**TASK DESCRIPTION**
Say, as a bare number, how many lines of the listing hold "video".

**TASK DATA**
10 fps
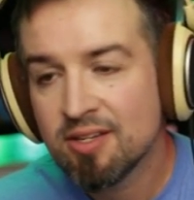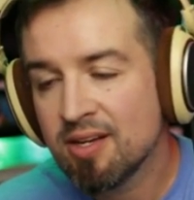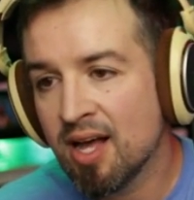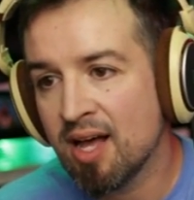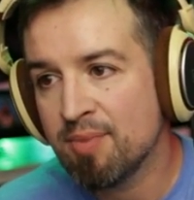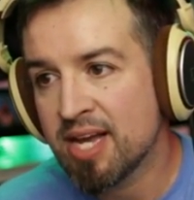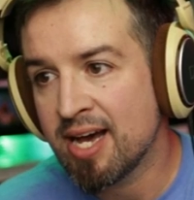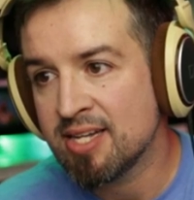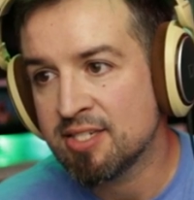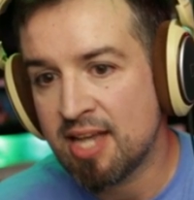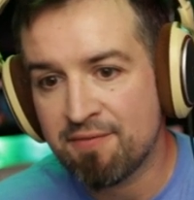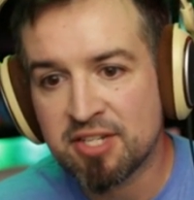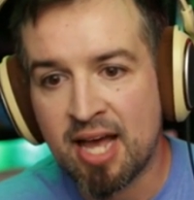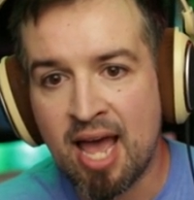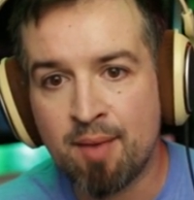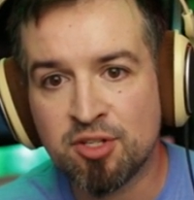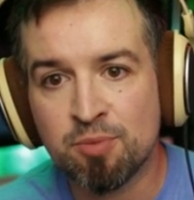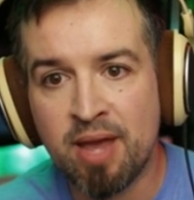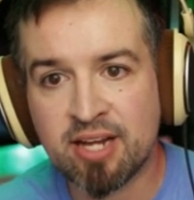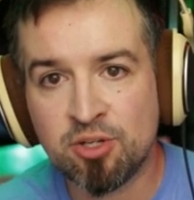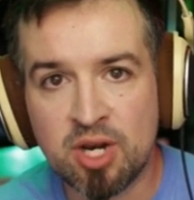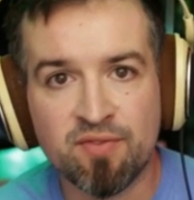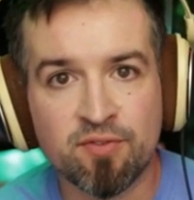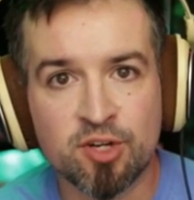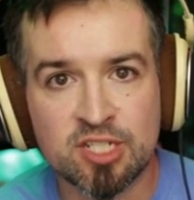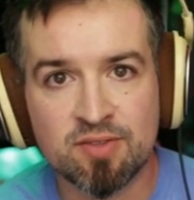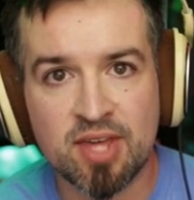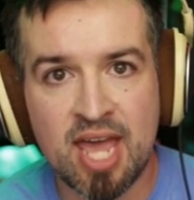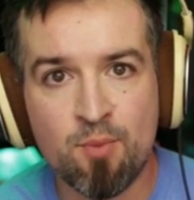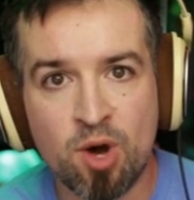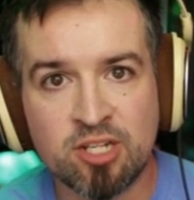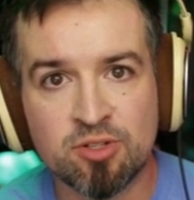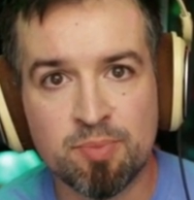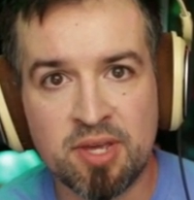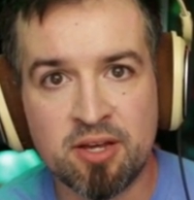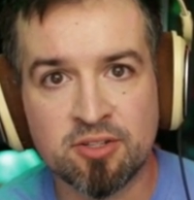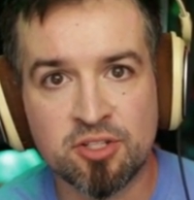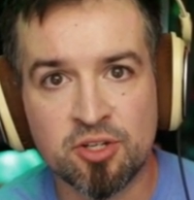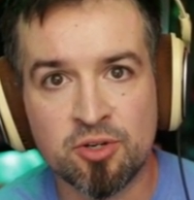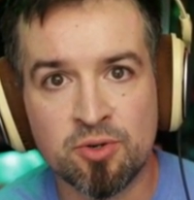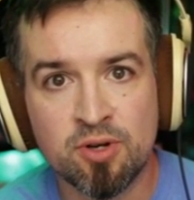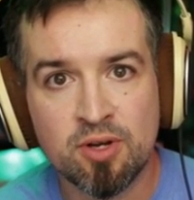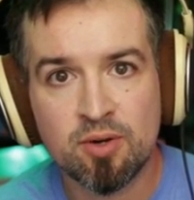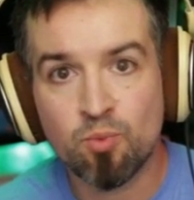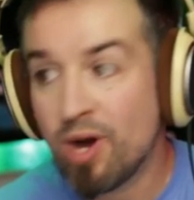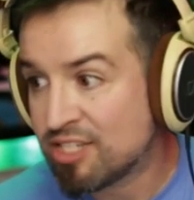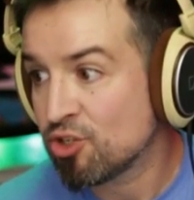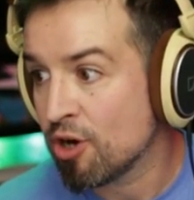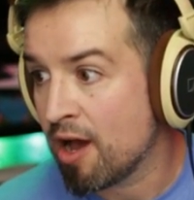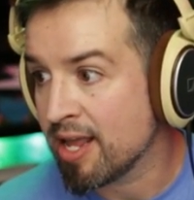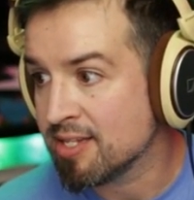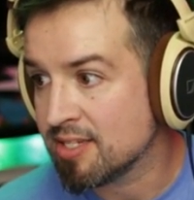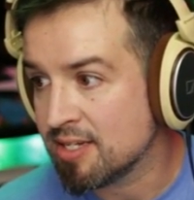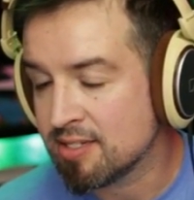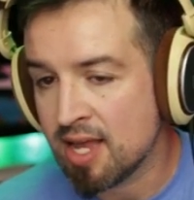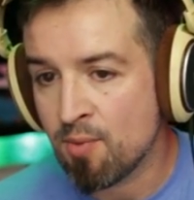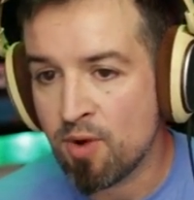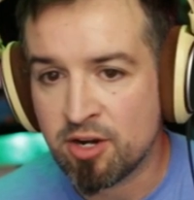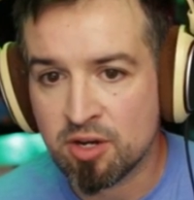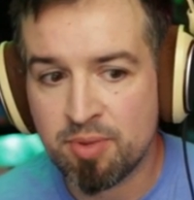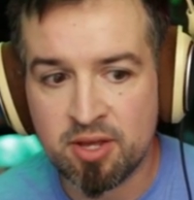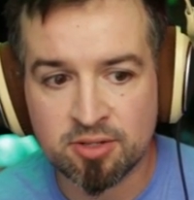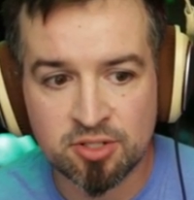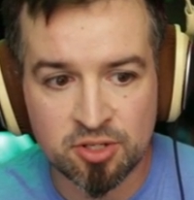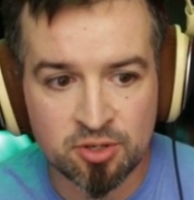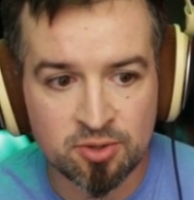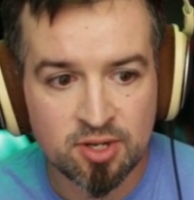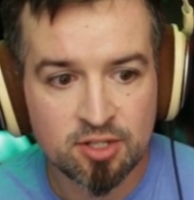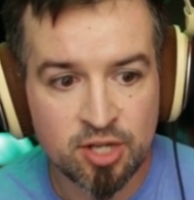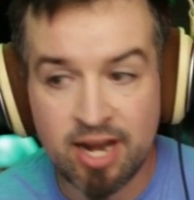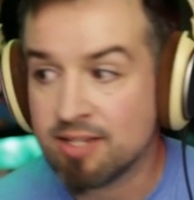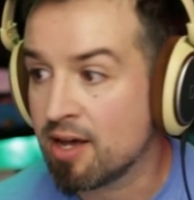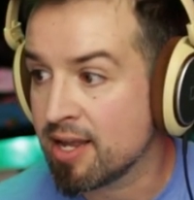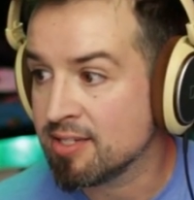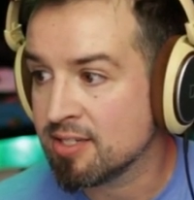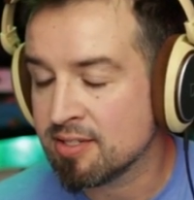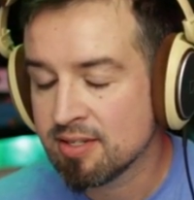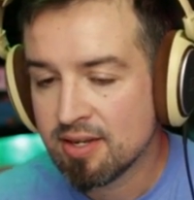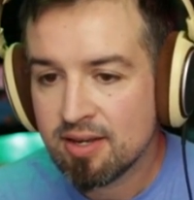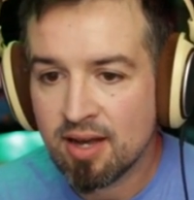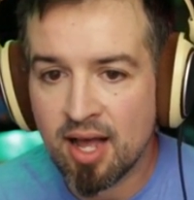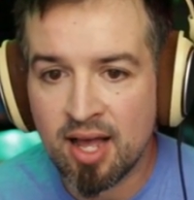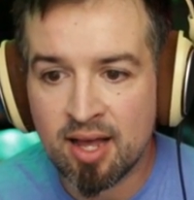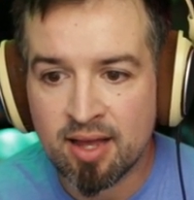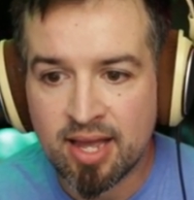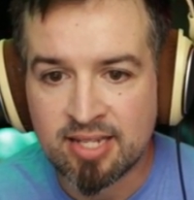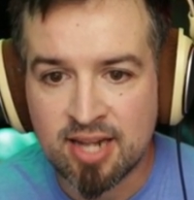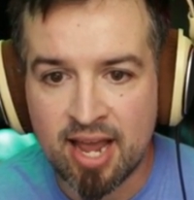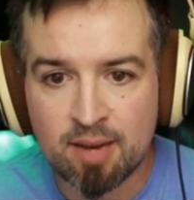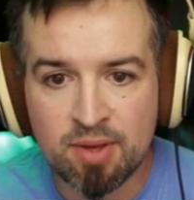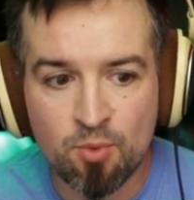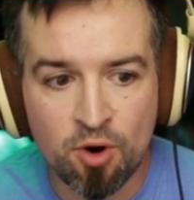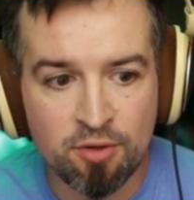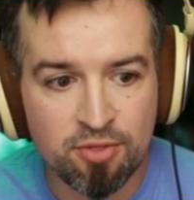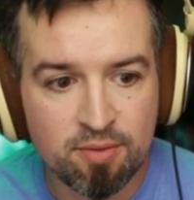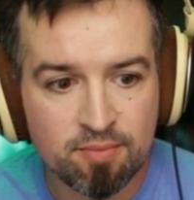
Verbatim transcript: uh, because dev time to make two different versions of the game, one to appeal to Western audiences and one to appeal to Chinese audiences. Uh, it's not going to be worth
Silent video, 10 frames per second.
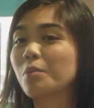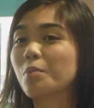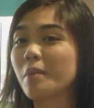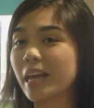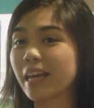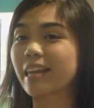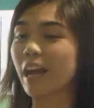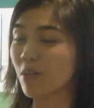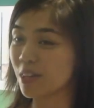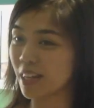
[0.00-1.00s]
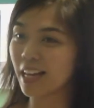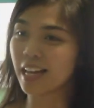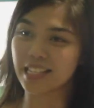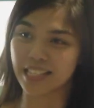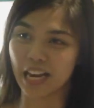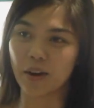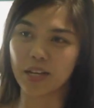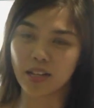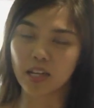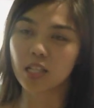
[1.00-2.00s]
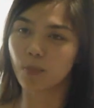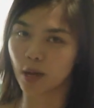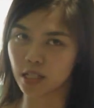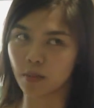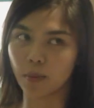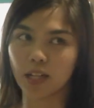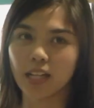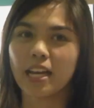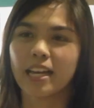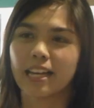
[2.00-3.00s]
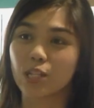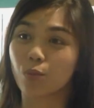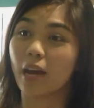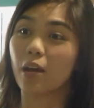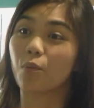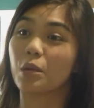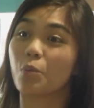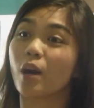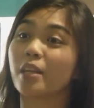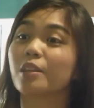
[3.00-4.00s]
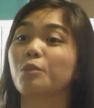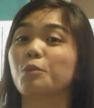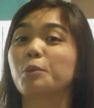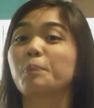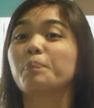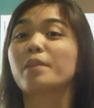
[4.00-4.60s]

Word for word: to make everything as sterile as possible. That's why we want to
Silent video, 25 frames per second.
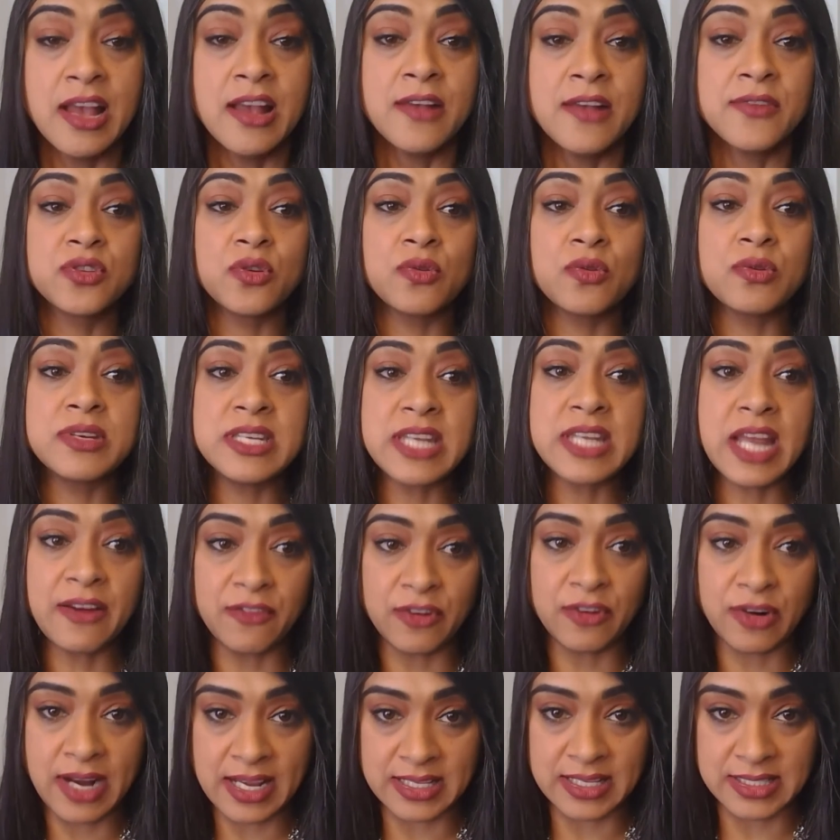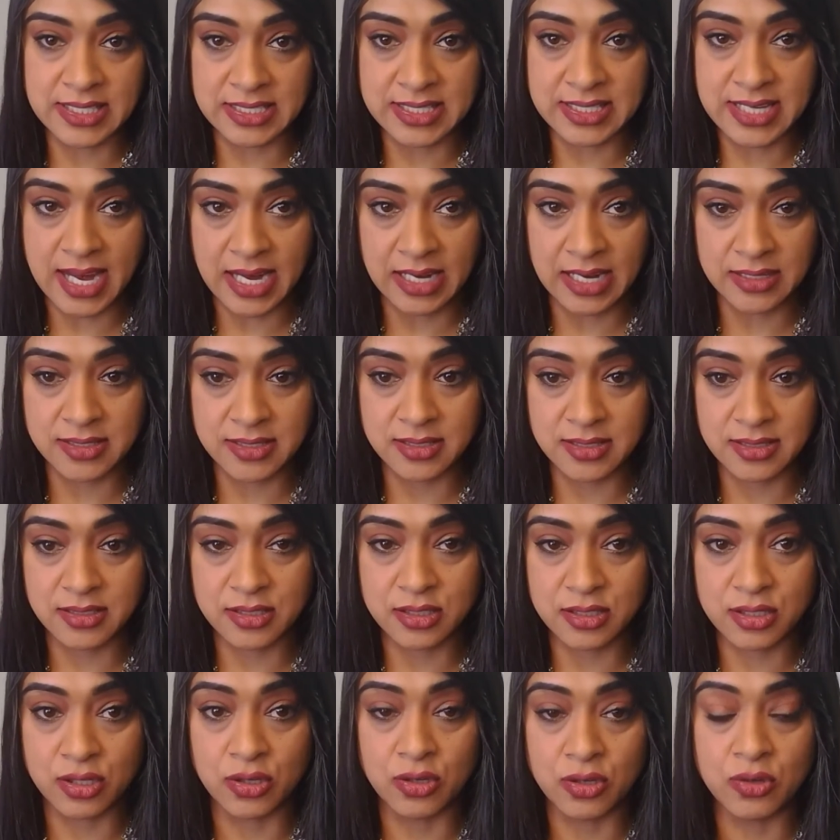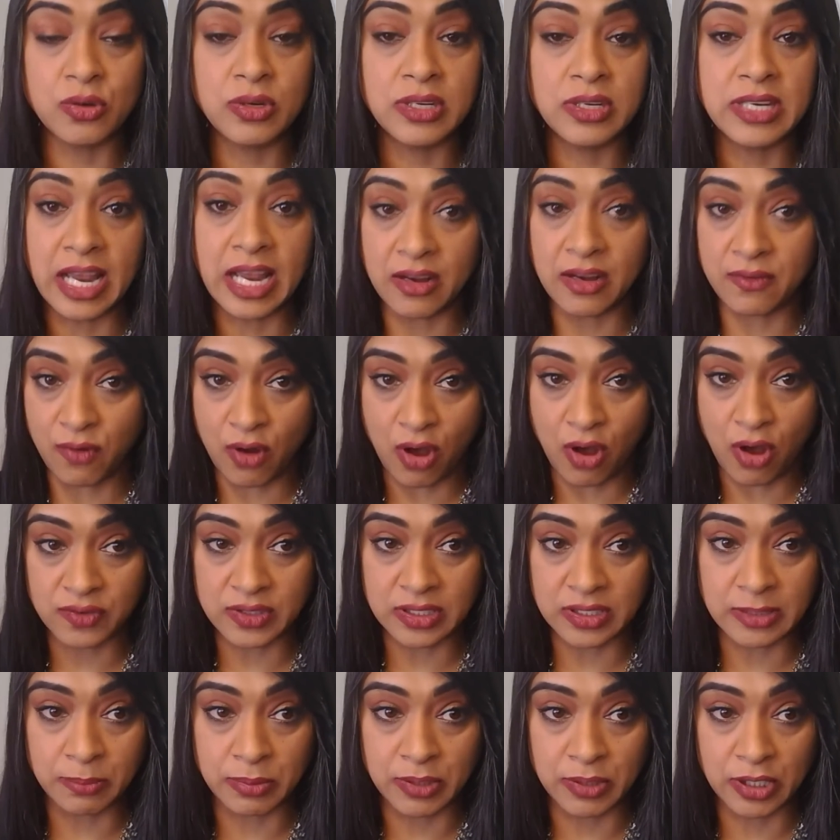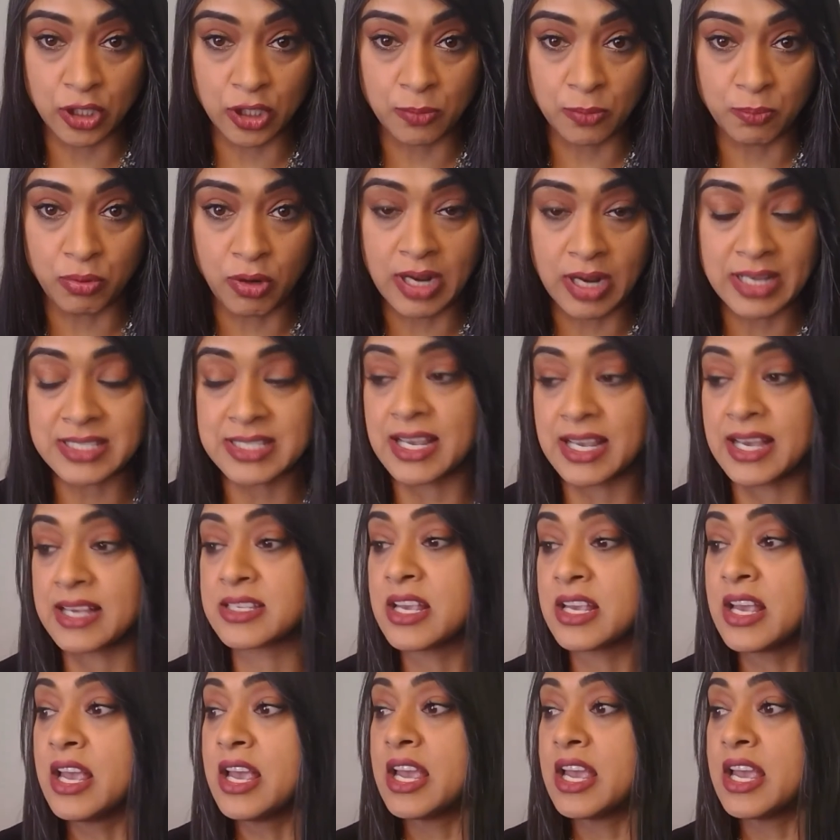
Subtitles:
So never hesitate to get involved in the political process.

**OUTPUT FOR THIS EXERCISE**
2